Hubert Esquirol rozmawiał ze swoją córką, 44-letnią Stephanie Blais, przez telefon, gdy ta w zeszły czwartek została zaatakowana przez niedźwiedzia czarnego. Blais przebywała ze swoim mężem Curtisem i dziećmi – 9-letnim Elie i 2-letnią Umą – w domku letniskowym nad McKie Lake, na północ od Buffalo Narrows. W domku zepsuła się pompa wodna, więc Stephanie zadzwoniła do ojca. W tym miejscu jest słaby zasięg, dlatego poprosiła syna, by poszedł do domu i przyniósł antenę do telefonu satelitarnego.
Kilka sekund później Esquiro usłyszał jakieś szamotanie i bulgotanie. Nie rozłączał się przez dwie minuty, wołał Stephanie, ale ta nie odpowiadała. Rozłączył się i zadzwonił jeszcze raz, ale nikt nie odebrał. Po siedmiu minutach zadzwonił do niego Curtis i powiedział, że Stephanie została zaatakowana przez niedźwiedzia. On użył gazu pieprzowego, strzelił do niedźwiedzia dwa razy i próbował reanimować żonę. Nie wyczuł u niej jednak tętna.
To pierwszy śmiertelny atak niedźwiedzia na człowieka w Saskatchewan od 1983 roku.

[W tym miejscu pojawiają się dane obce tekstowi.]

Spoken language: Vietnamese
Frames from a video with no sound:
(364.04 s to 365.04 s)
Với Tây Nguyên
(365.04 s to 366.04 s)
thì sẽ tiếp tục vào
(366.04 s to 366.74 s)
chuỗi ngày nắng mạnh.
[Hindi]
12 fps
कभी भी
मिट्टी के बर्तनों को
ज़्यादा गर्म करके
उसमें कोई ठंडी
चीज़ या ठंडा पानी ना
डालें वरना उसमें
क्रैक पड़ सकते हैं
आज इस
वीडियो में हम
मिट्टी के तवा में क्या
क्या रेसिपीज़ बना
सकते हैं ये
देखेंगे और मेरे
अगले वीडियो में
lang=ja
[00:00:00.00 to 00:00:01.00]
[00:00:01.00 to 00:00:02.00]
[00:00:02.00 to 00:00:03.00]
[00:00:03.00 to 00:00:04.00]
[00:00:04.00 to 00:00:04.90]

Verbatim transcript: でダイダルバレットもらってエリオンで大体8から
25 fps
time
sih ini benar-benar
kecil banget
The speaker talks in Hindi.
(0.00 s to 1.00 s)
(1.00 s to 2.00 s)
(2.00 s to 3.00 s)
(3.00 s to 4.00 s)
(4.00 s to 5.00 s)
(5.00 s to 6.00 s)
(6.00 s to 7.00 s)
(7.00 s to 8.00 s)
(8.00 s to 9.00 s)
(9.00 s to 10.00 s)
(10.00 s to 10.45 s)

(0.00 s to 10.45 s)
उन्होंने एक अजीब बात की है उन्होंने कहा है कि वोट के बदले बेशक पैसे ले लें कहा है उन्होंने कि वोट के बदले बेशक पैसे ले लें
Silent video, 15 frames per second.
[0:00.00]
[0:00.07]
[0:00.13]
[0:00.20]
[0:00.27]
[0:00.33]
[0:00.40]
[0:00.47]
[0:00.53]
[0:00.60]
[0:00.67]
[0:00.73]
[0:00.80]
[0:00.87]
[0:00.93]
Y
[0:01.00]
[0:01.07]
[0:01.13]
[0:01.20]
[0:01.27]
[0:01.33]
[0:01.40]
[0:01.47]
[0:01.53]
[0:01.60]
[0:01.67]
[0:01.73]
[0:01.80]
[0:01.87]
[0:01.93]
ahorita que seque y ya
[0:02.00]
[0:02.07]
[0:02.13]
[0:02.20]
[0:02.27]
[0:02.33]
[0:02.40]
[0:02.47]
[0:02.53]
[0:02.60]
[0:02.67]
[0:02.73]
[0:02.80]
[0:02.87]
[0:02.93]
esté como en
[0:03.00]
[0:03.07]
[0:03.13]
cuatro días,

Stephanie Blais była nauczycielką. Lubiła podróżować, odwiedziła 37 krajów. Uczyła w szkołach na Tajwanie i w Kuwejcie, przez dziewięć miesięcy żyła na misji w Gwatemali i uczyła się hiszpańskiego, pracowała też w komisji ds. praw człowieka ONZ w Genewie. Jej starsza siostra Natalie zginęła w wieku 19 lat w wypadku samochodowym w 1991 roku, a jej matka zmarła na raka piersi w 2008.